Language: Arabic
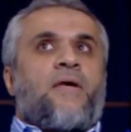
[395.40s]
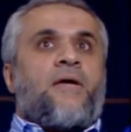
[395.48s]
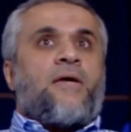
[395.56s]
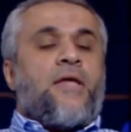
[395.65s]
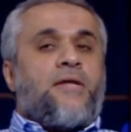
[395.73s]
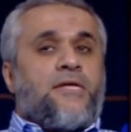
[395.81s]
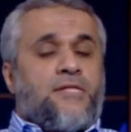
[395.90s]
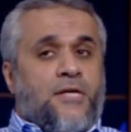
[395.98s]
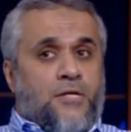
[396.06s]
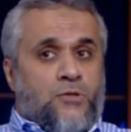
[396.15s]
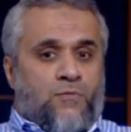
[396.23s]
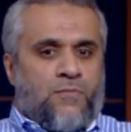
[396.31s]
احنا نقدر
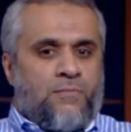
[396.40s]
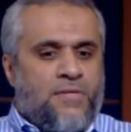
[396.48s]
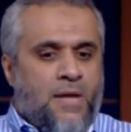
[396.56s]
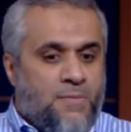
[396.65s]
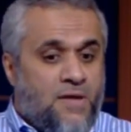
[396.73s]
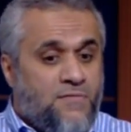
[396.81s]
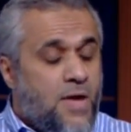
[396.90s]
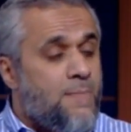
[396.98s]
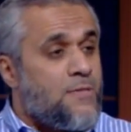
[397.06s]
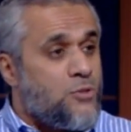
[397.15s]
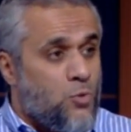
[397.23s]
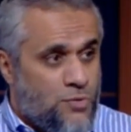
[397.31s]
شوف ما دام فيها
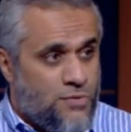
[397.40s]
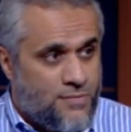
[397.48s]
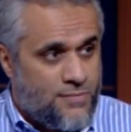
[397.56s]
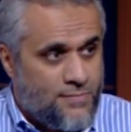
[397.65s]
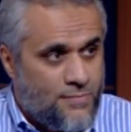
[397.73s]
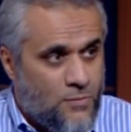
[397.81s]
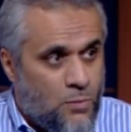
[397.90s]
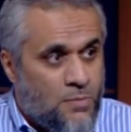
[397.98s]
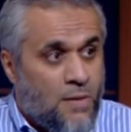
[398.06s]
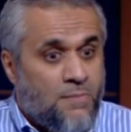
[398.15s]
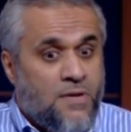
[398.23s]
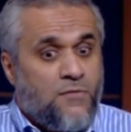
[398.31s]
مجهود وما
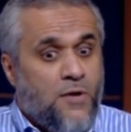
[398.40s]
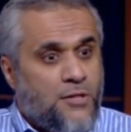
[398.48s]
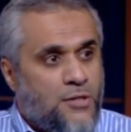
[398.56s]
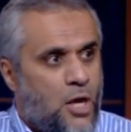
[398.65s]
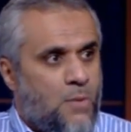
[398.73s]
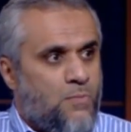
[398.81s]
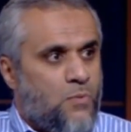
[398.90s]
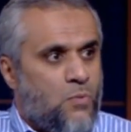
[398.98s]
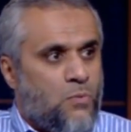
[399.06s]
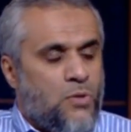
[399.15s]
دام فيها تعب وما نعم.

##############################

The records, exactly as written but without images, should be returned.

Language: Arabic
[395.40s]
[395.48s]
[395.56s]
[395.65s]
[395.73s]
[395.81s]
[395.90s]
[395.98s]
[396.06s]
[396.15s]
[396.23s]
[396.31s]
احنا نقدر
[396.40s]
[396.48s]
[396.56s]
[396.65s]
[396.73s]
[396.81s]
[396.90s]
[396.98s]
[397.06s]
[397.15s]
[397.23s]
[397.31s]
شوف ما دام فيها
[397.40s]
[397.48s]
[397.56s]
[397.65s]
[397.73s]
[397.81s]
[397.90s]
[397.98s]
[398.06s]
[398.15s]
[398.23s]
[398.31s]
مجهود وما
[398.40s]
[398.48s]
[398.56s]
[398.65s]
[398.73s]
[398.81s]
[398.90s]
[398.98s]
[399.06s]
[399.15s]
دام فيها تعب وما نعم.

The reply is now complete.